Instructions to follow: Everything in the entries except the pictures must be repeated exactly.

Given data:
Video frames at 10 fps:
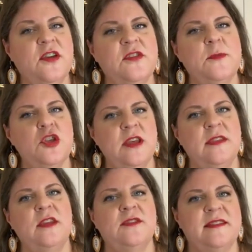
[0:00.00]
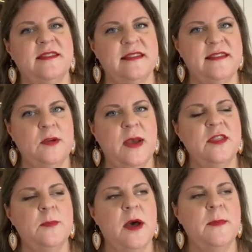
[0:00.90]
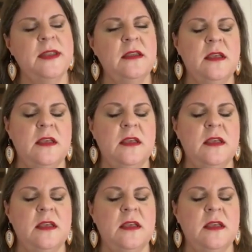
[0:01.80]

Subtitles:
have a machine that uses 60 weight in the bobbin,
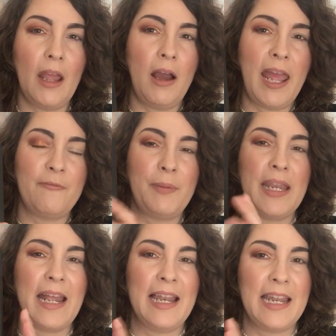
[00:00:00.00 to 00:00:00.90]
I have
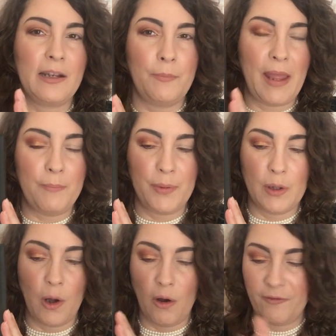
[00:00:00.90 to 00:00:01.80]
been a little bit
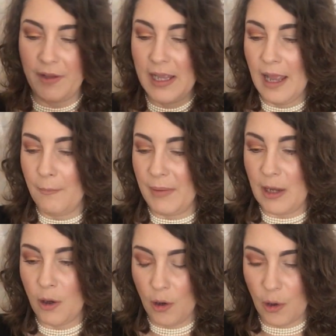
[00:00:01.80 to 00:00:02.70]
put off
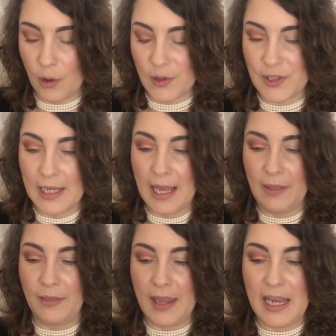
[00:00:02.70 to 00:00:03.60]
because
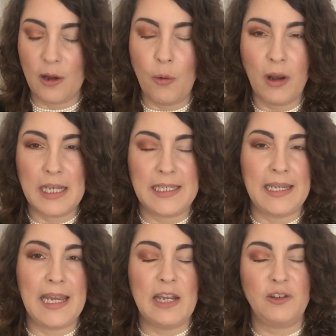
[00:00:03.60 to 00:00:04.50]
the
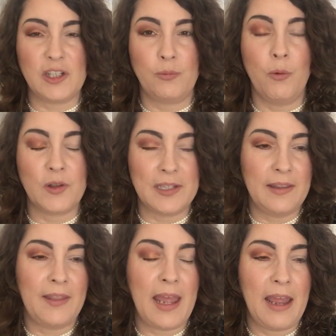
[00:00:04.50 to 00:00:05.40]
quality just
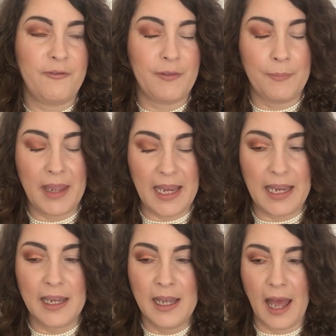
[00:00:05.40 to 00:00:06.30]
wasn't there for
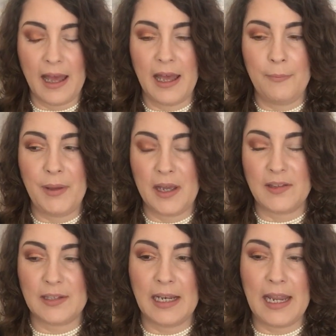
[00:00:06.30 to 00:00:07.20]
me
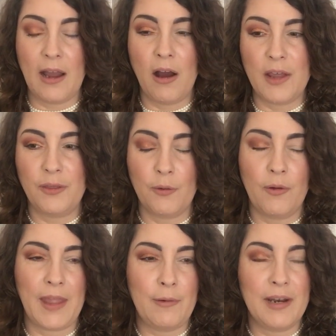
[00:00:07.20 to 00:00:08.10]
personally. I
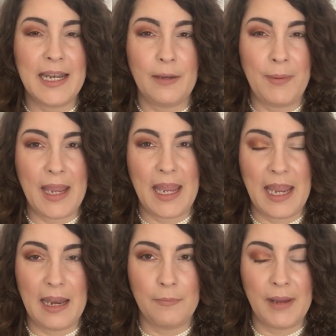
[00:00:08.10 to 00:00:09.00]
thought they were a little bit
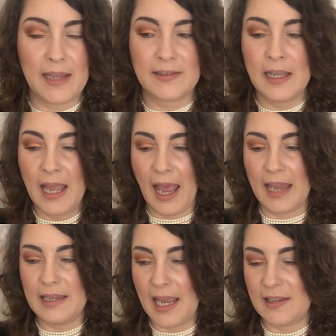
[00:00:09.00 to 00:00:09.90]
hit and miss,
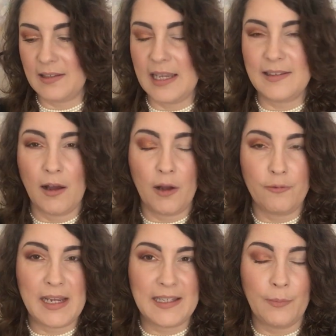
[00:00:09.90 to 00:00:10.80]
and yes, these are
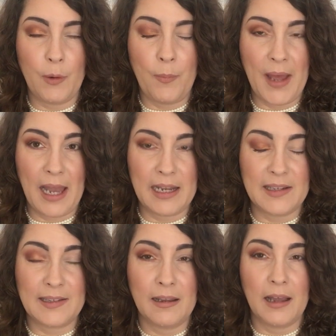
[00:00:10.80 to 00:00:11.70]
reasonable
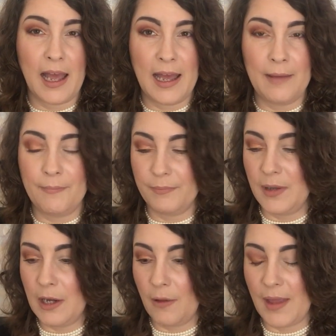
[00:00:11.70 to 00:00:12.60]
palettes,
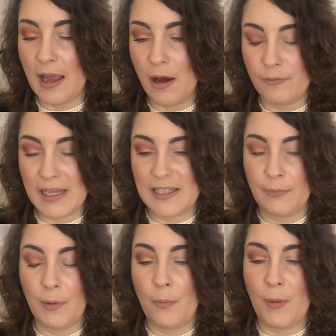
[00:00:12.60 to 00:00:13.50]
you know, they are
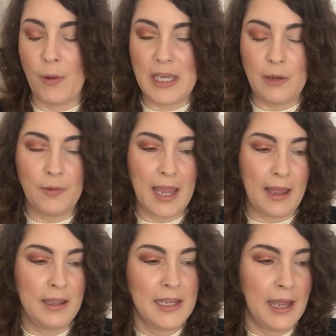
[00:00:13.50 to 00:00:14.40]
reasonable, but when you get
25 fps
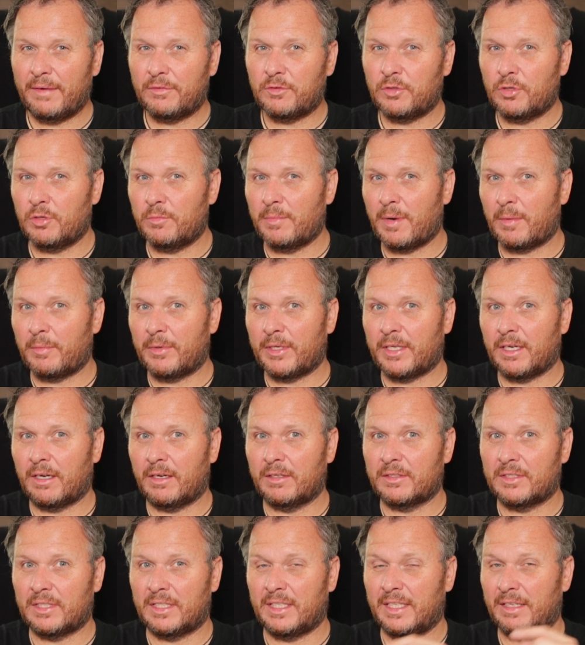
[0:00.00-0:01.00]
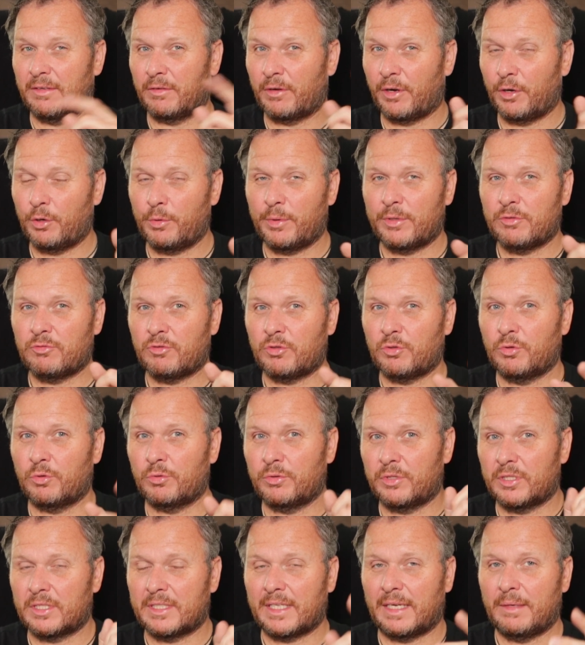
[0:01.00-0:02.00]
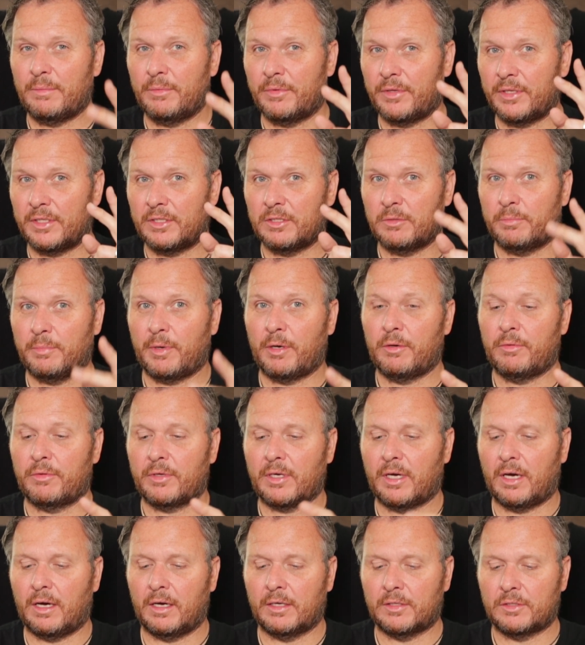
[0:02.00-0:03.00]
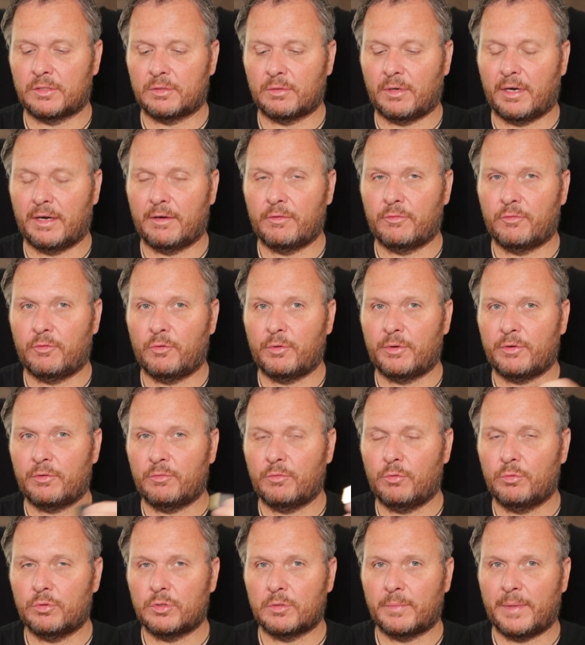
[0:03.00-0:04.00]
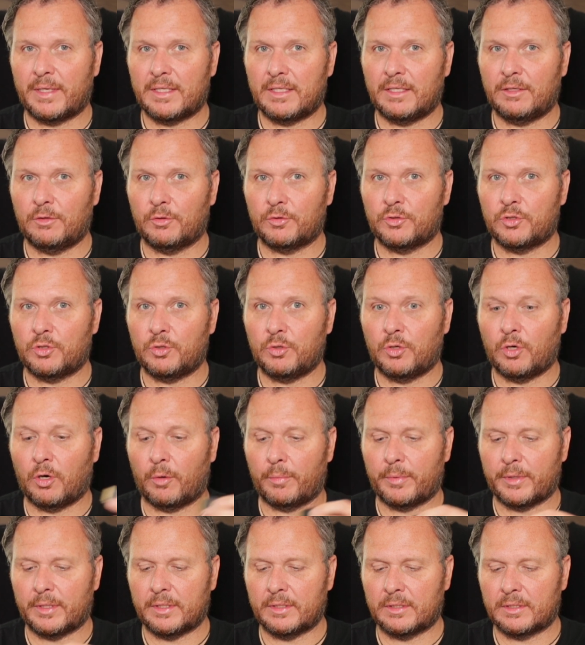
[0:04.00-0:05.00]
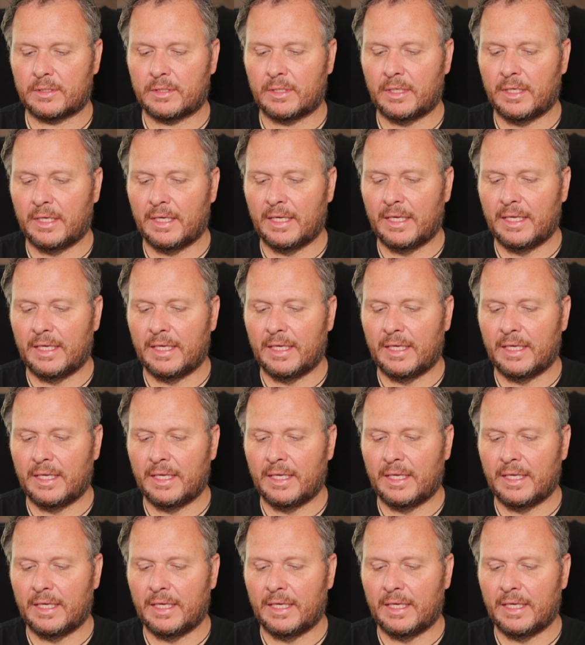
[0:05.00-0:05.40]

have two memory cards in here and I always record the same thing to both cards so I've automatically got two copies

Response area:
Video frames at 10 fps:
[0:00.00]
[0:00.90]
[0:01.80]

Subtitles:
have a machine that uses 60 weight in the bobbin,
[00:00:00.00 to 00:00:00.90]
I have
[00:00:00.90 to 00:00:01.80]
been a little bit
[00:00:01.80 to 00:00:02.70]
put off
[00:00:02.70 to 00:00:03.60]
because
[00:00:03.60 to 00:00:04.50]
the
[00:00:04.50 to 00:00:05.40]
quality just
[00:00:05.40 to 00:00:06.30]
wasn't there for
[00:00:06.30 to 00:00:07.20]
me
[00:00:07.20 to 00:00:08.10]
personally. I
[00:00:08.10 to 00:00:09.00]
thought they were a little bit
[00:00:09.00 to 00:00:09.90]
hit and miss,
[00:00:09.90 to 00:00:10.80]
and yes, these are
[00:00:10.80 to 00:00:11.70]
reasonable
[00:00:11.70 to 00:00:12.60]
palettes,
[00:00:12.60 to 00:00:13.50]
you know, they are
[00:00:13.50 to 00:00:14.40]
reasonable, but when you get
25 fps
[0:00.00-0:01.00]
[0:01.00-0:02.00]
[0:02.00-0:03.00]
[0:03.00-0:04.00]
[0:04.00-0:05.00]
[0:05.00-0:05.40]

have two memory cards in here and I always record the same thing to both cards so I've automatically got two copies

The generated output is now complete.